Directions for this task: Every line with the string "frames" should be copied from the data.
:::::
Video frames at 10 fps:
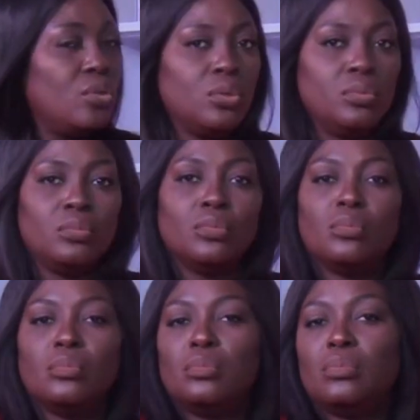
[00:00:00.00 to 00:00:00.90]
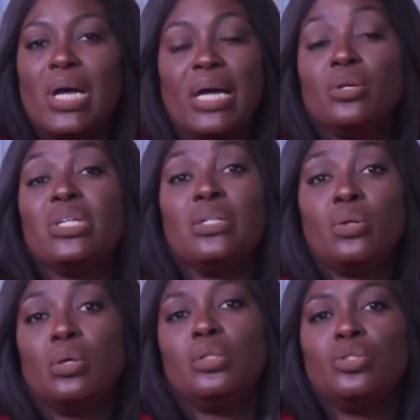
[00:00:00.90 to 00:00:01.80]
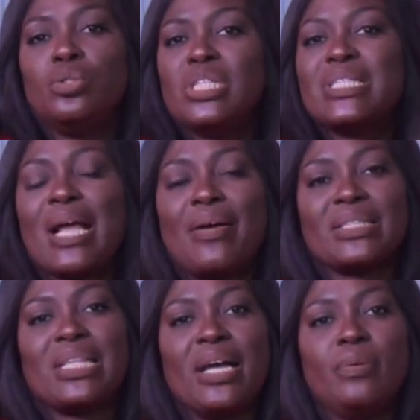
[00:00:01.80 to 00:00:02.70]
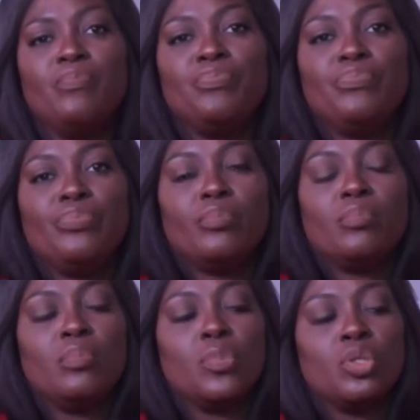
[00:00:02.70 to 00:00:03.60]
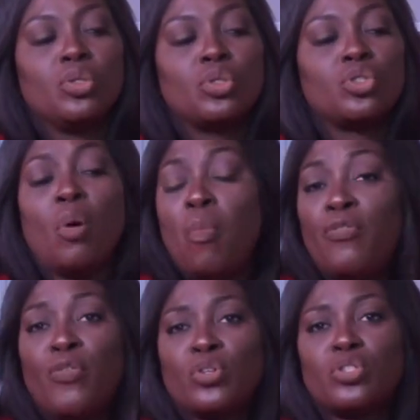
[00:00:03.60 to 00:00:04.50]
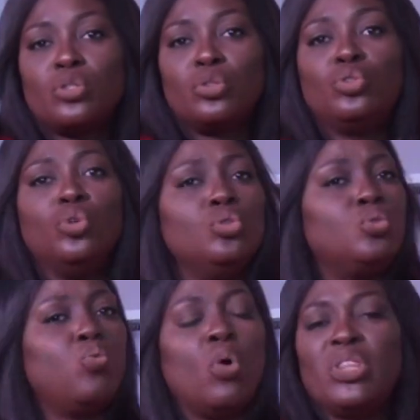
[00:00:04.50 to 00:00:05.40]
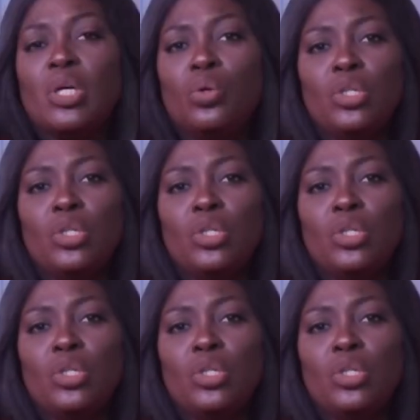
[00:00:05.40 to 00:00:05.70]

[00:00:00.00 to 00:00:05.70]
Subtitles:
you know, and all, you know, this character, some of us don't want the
:::::
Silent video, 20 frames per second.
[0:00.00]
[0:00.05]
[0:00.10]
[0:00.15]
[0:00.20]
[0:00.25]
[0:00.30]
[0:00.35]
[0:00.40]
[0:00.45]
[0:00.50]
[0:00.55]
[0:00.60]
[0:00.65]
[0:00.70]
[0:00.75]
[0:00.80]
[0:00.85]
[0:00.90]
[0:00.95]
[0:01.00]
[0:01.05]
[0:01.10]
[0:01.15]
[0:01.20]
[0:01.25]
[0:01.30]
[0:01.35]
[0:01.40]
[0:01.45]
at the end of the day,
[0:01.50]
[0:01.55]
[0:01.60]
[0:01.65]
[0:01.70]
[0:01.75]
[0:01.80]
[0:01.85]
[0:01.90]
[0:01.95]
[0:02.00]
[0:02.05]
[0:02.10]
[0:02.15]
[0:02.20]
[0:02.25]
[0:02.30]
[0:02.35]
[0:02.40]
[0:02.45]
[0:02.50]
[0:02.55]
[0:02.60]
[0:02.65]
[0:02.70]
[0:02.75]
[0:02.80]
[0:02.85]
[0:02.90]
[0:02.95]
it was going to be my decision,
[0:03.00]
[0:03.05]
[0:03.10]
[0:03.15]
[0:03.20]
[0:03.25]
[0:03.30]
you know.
:::::
Answer section:
Video frames at 10 fps:
Silent video, 20 frames per second.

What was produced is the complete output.